■ Records:
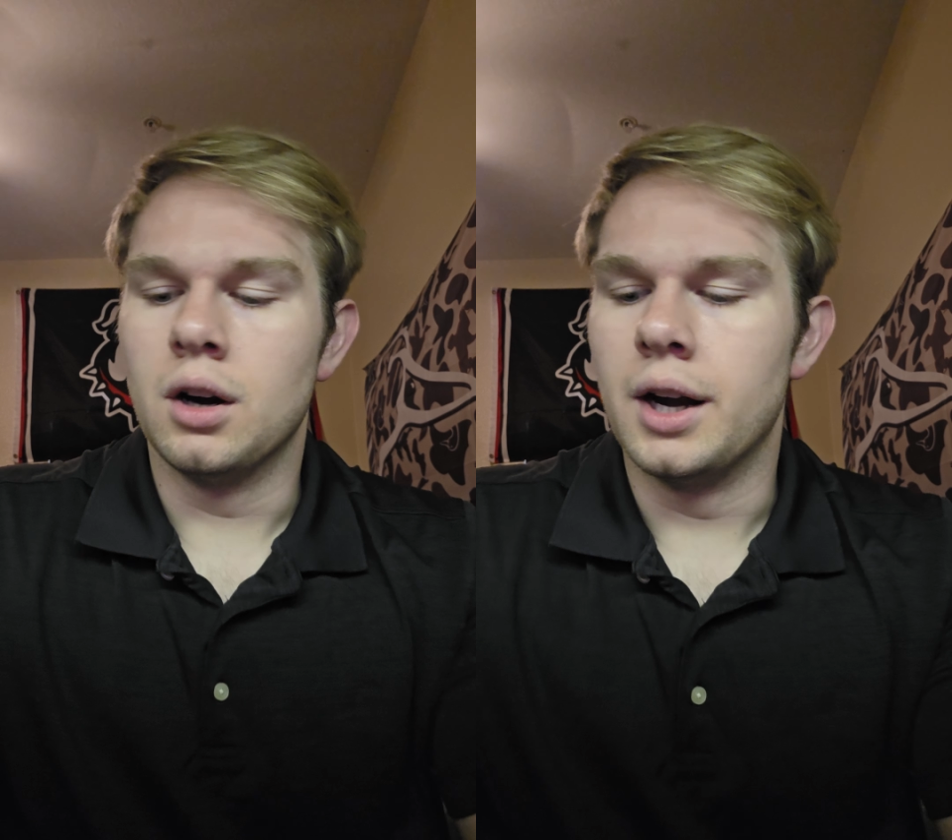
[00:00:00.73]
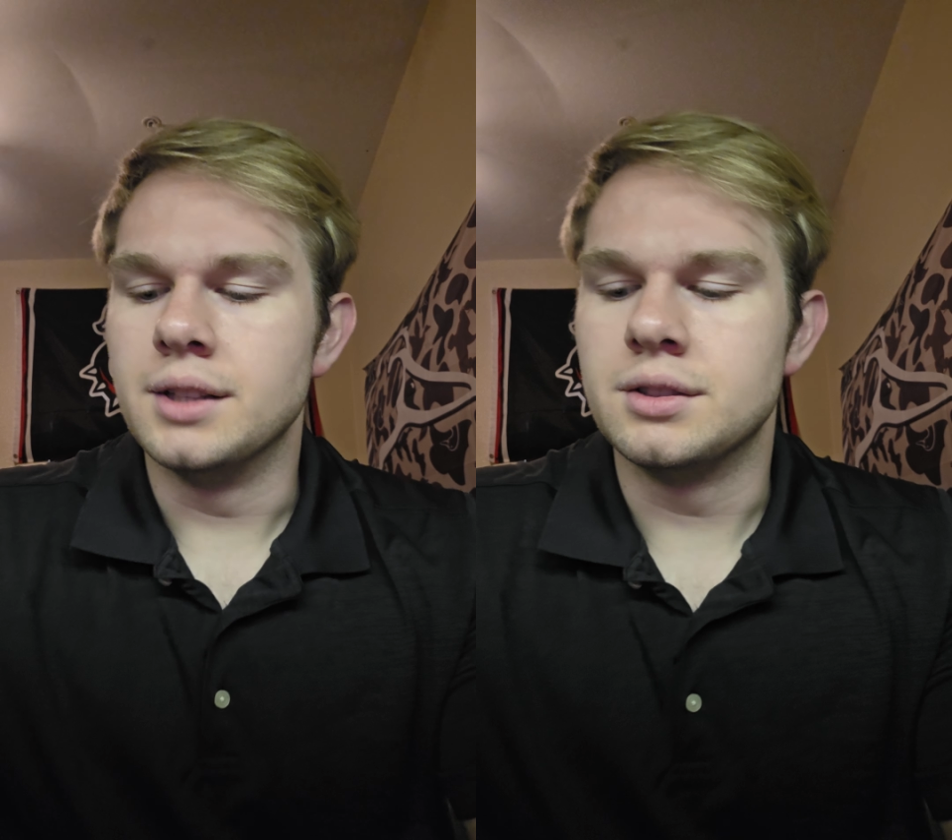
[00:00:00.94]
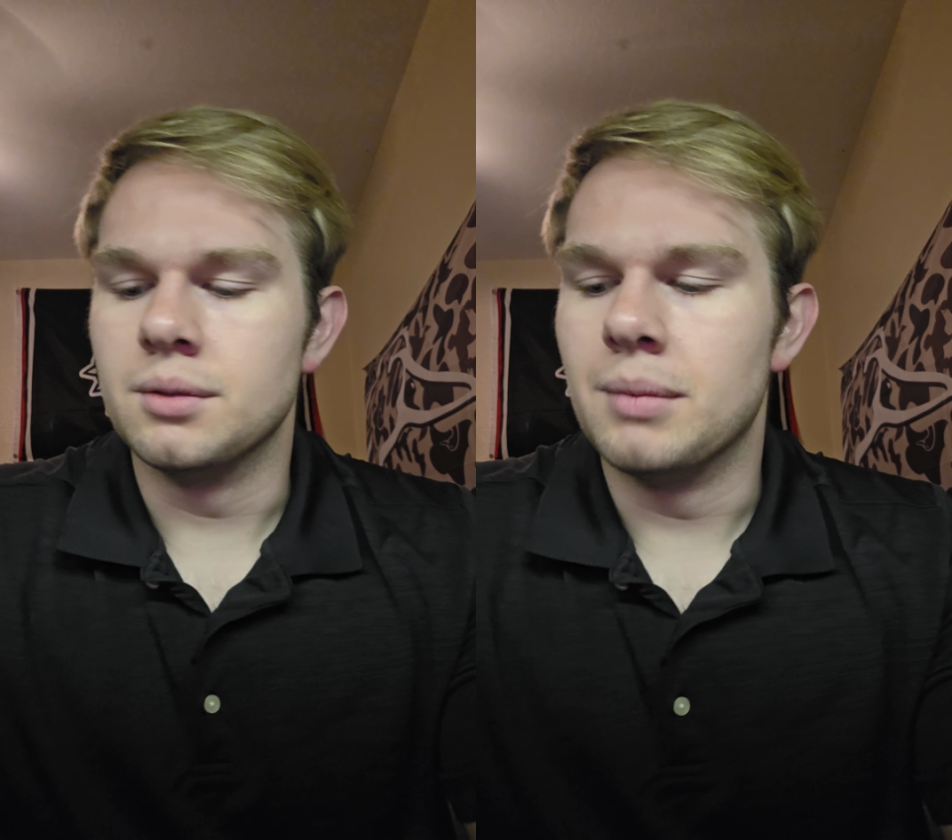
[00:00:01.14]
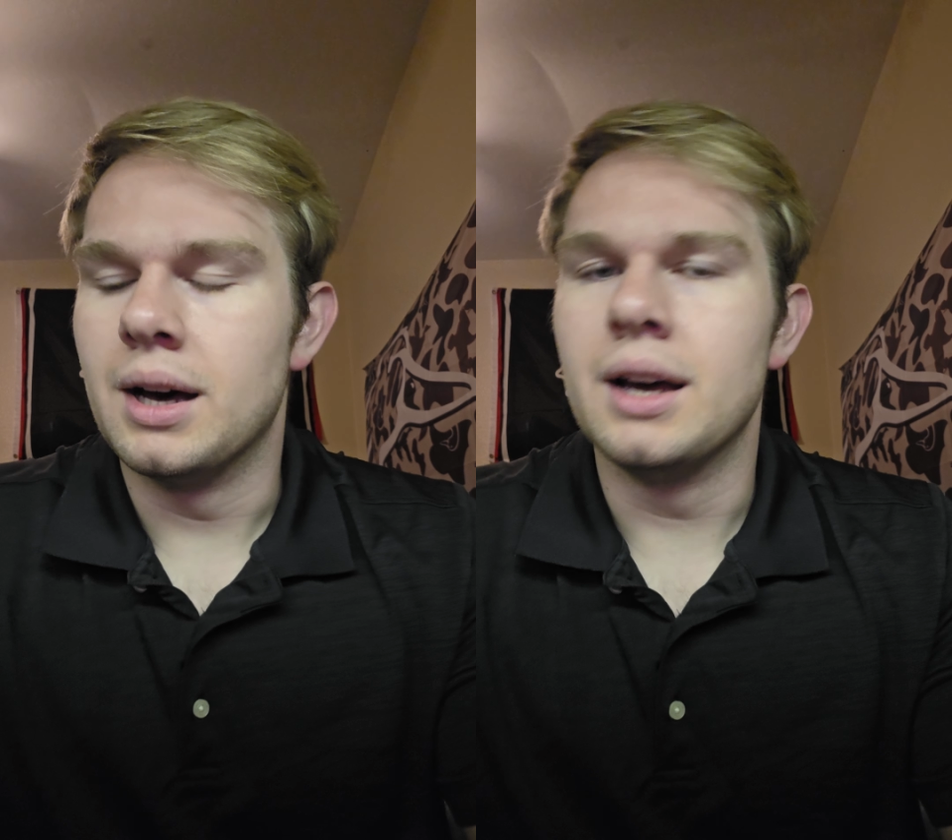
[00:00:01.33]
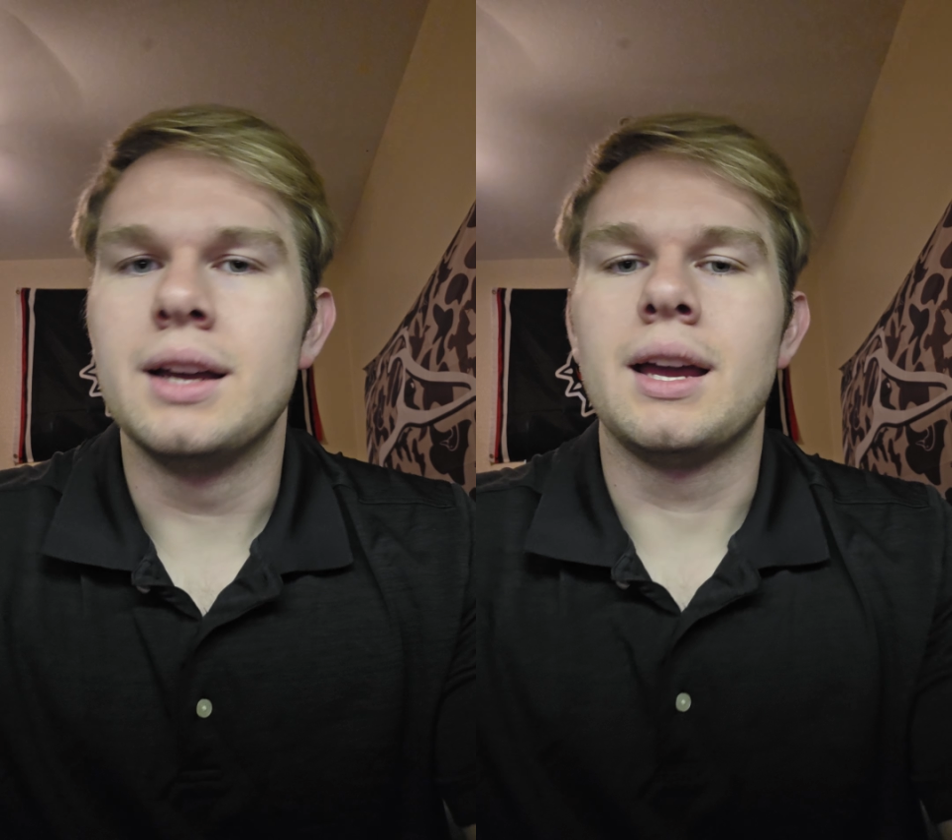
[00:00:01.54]
All right, so
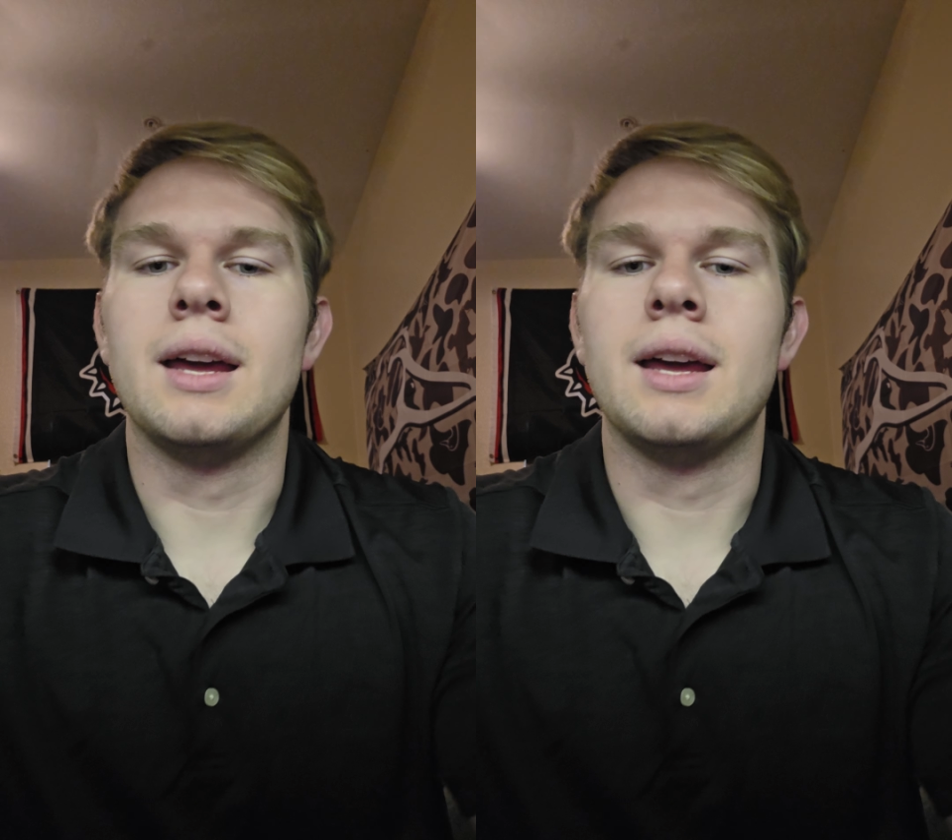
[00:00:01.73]
my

■ What is required: Restate the material above word for word, omitting the pictures.

■ Result for this exercise:
[00:00:00.73]
[00:00:00.94]
[00:00:01.14]
[00:00:01.33]
[00:00:01.54]
All right, so
[00:00:01.73]
my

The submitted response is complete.